**WHAT THE TASK REQUIRES**
Retype each line of the material below word for word; pictures stay out.

**MATERIAL FOR THIS TASK**

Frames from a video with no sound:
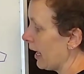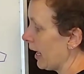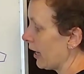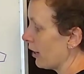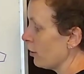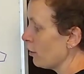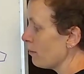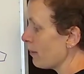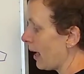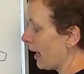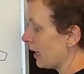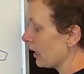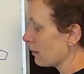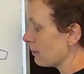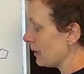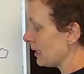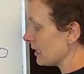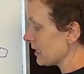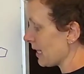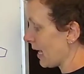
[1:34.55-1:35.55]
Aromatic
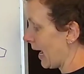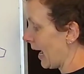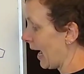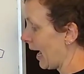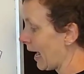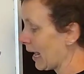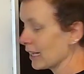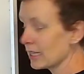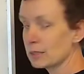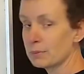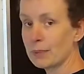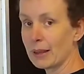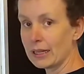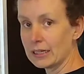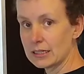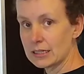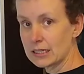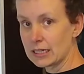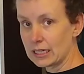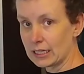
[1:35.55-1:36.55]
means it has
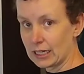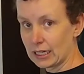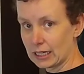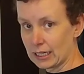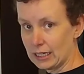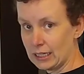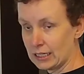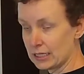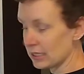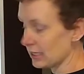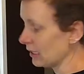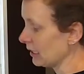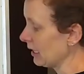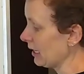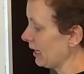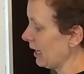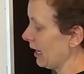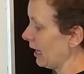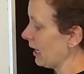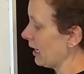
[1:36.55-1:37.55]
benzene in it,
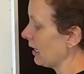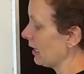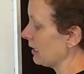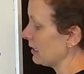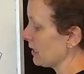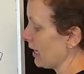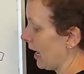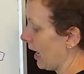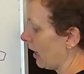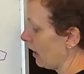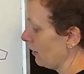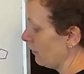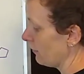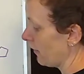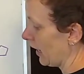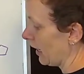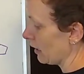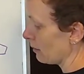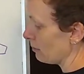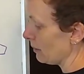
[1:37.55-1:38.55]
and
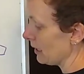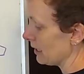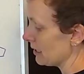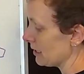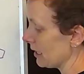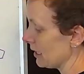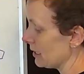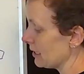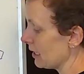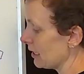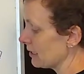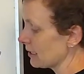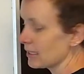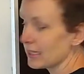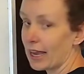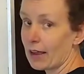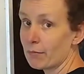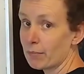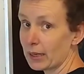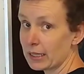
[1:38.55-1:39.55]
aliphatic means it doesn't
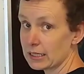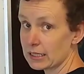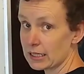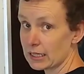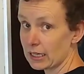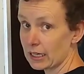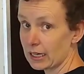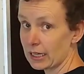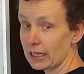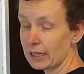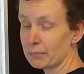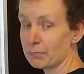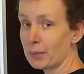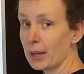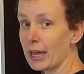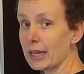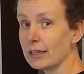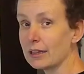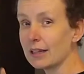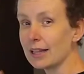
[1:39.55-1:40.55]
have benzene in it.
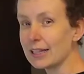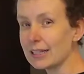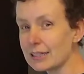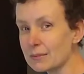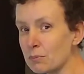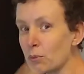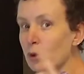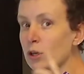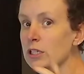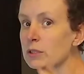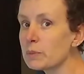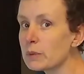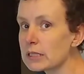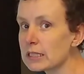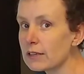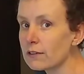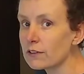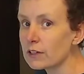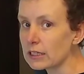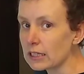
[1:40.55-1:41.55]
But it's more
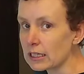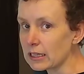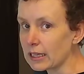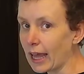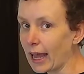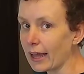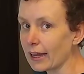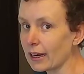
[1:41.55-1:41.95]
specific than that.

**SOLUTION**
Frames from a video with no sound:
[1:34.55-1:35.55]
Aromatic
[1:35.55-1:36.55]
means it has
[1:36.55-1:37.55]
benzene in it,
[1:37.55-1:38.55]
and
[1:38.55-1:39.55]
aliphatic means it doesn't
[1:39.55-1:40.55]
have benzene in it.
[1:40.55-1:41.55]
But it's more
[1:41.55-1:41.95]
specific than that.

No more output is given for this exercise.